Hi
Am 2025-06-05 08:04, schrieb Nick:
Semantically once you involved inheritance it isn't that easy. It is
allowed to override an “unhooked” property with a hooked property and
in the “Readonly Amendments” RFC we already decided that inheriting
from a `readonly` class by a non-`readonly` class should not be valid.
I added tests for this. The behaviour you expect seems confirmed.
I think you might have misunderstood me there. I was not specifically
discussing the inheritance of readonly and non-readonly classes, but the
user’s expectations for the semantics of readonly classes. This
paragraph was intended as an introduction for the following paragraphs.

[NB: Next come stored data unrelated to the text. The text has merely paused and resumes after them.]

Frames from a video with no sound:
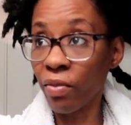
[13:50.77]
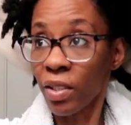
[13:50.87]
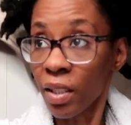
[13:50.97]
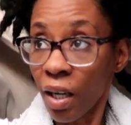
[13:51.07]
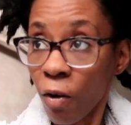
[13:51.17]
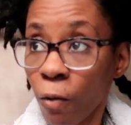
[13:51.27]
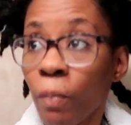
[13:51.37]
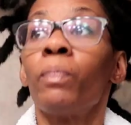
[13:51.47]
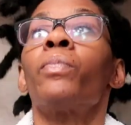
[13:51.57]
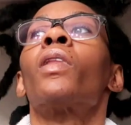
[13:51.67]
I rest it
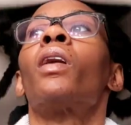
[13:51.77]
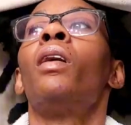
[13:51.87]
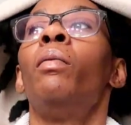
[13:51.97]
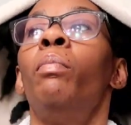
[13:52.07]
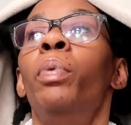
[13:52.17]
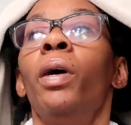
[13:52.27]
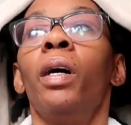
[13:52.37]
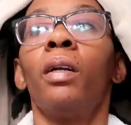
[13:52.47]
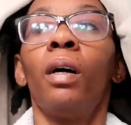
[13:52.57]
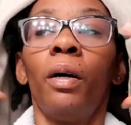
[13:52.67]
out.
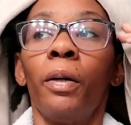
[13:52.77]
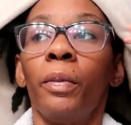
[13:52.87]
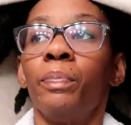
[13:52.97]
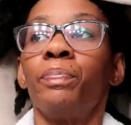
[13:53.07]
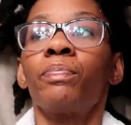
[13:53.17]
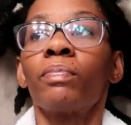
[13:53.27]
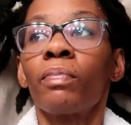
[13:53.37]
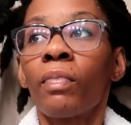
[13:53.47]
But um,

To be clear: The tests do not confirm my expected behavior, since I
expect a `readonly` property to never change after successfully reading
it. But that's something for the official RFC discussion.

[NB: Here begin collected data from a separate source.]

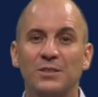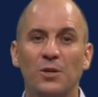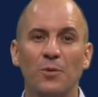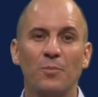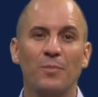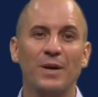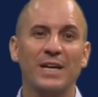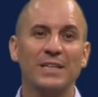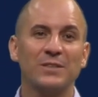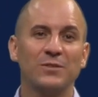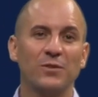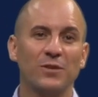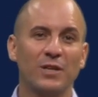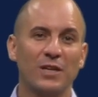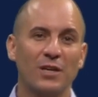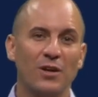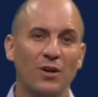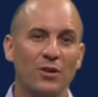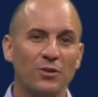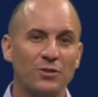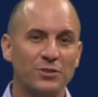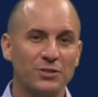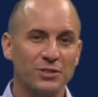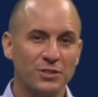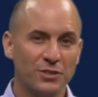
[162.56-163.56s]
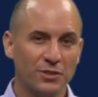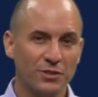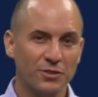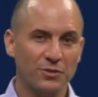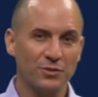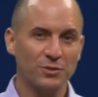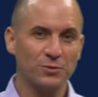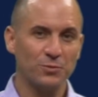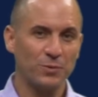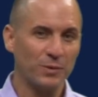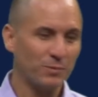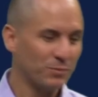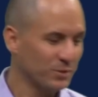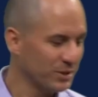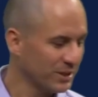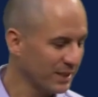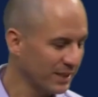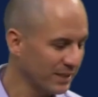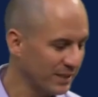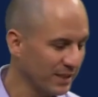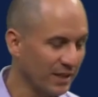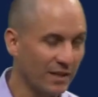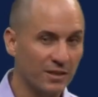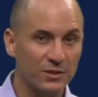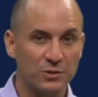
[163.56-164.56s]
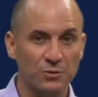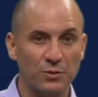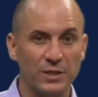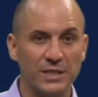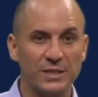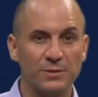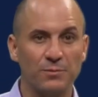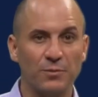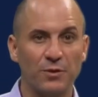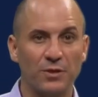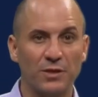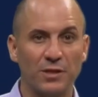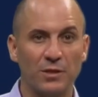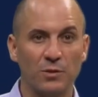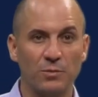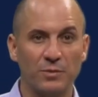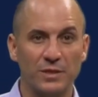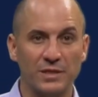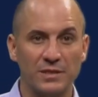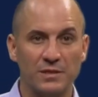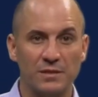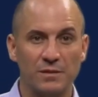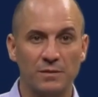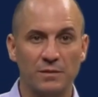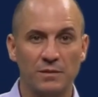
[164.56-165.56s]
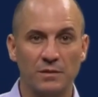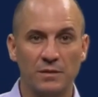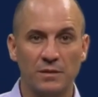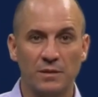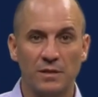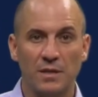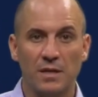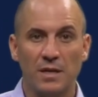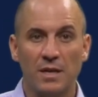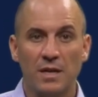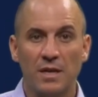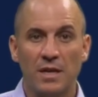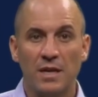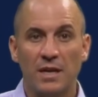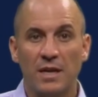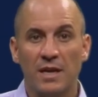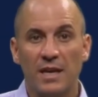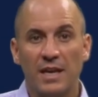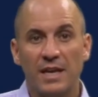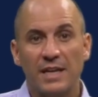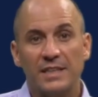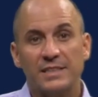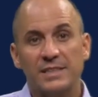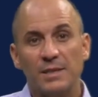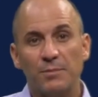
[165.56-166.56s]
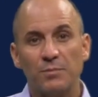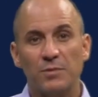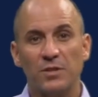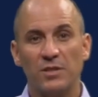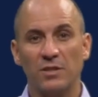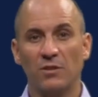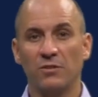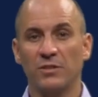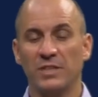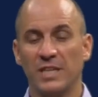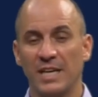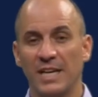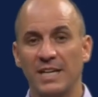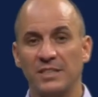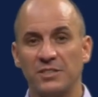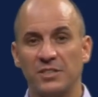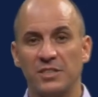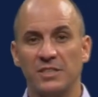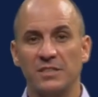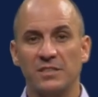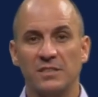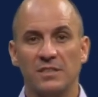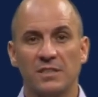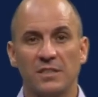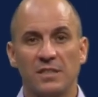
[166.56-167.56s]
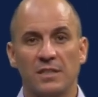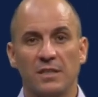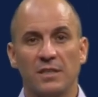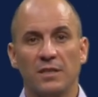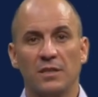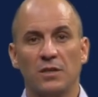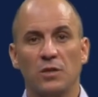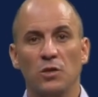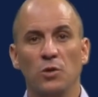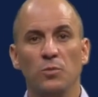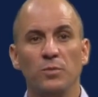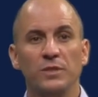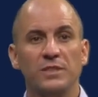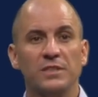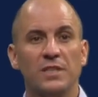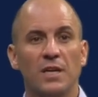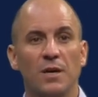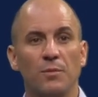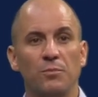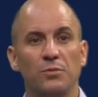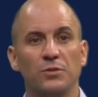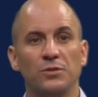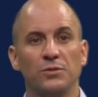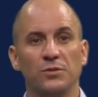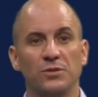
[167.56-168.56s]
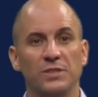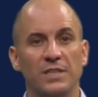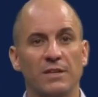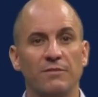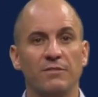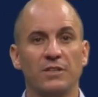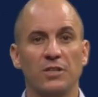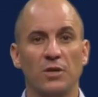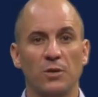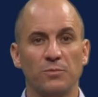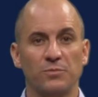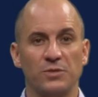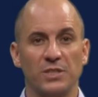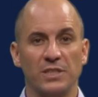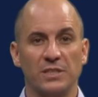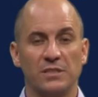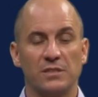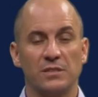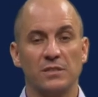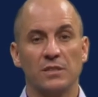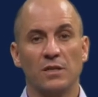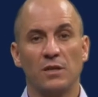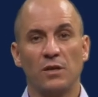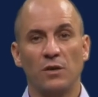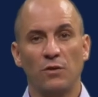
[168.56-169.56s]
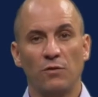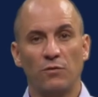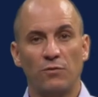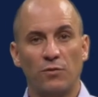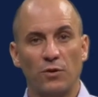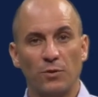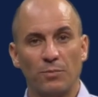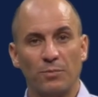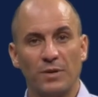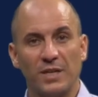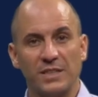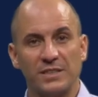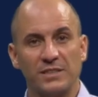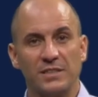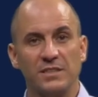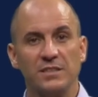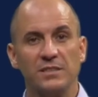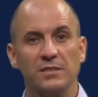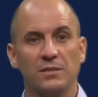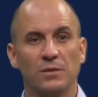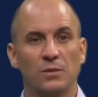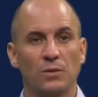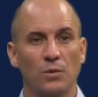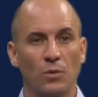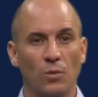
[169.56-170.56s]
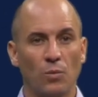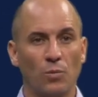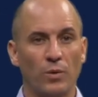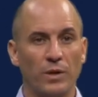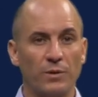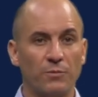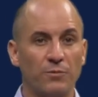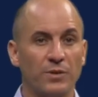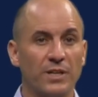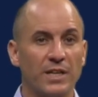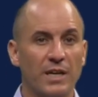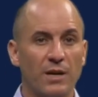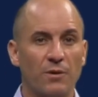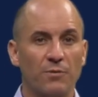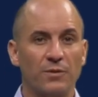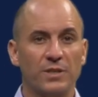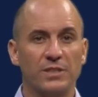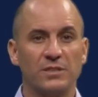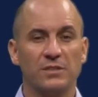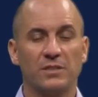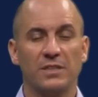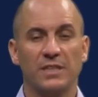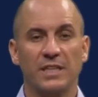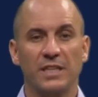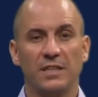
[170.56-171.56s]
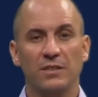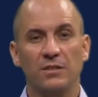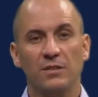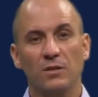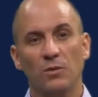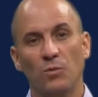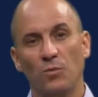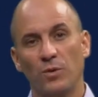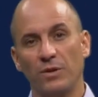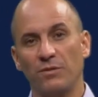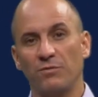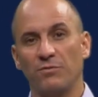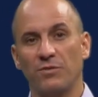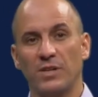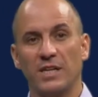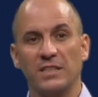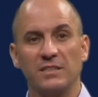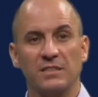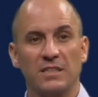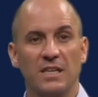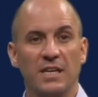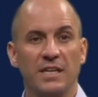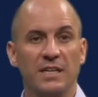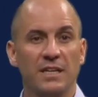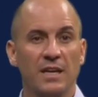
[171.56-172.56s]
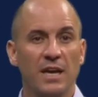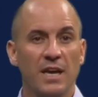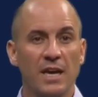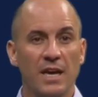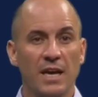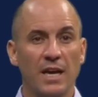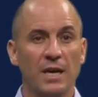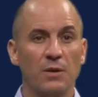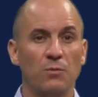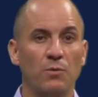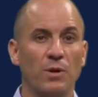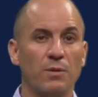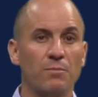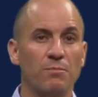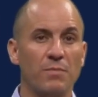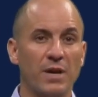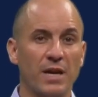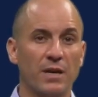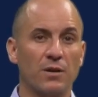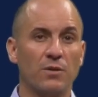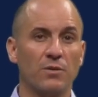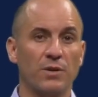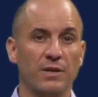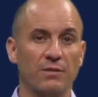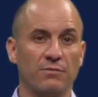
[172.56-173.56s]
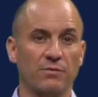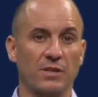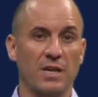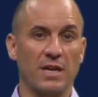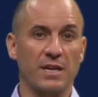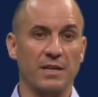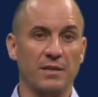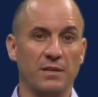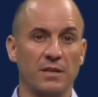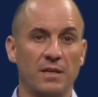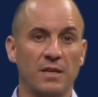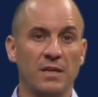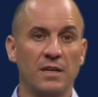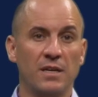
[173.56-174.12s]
go back to the colored circles representing our transmon qubits. Except on the edges, qubits couple to 7 objects, 4 buses, 1 readout resonator, 1 flux line, and 1 microwave line.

So if you would be allowed to override a readonly unhooked property
with a hooked property that has a `get` hook that is not a pure
function, you would make the property effectively mutable, which is
something that users of the class can't expect. It violates the
history property of the Liskov substitution principle.
Making this legal might also inhibit engine optimization. Currently if
you know that a property is readonly you can theoretically optimize:
if ($object->foo !== null) {
do_something($object->foo);
}
into:
if (($foo = $object->foo) !== null) {
do_something($foo);
}
to avoid reading `$object->foo` twice, which for example would need to
check visibility twice.
Added
Zend/tests/property_hooks/readonly_property_backed_inheritance_3.phpt
Personally, I’d argue nothing unexpected happens here and everything is
fair game.
If we overwrite parents from a child it will naturally result in a
changed get hook result.
This, however, does not mean the actual class state has changed.
I'd argue that the user is not interested in the “actual class state”,
but what they can observe from interacting with the class. I'll probably
discuss this in more detail in the official RFC discussion thread.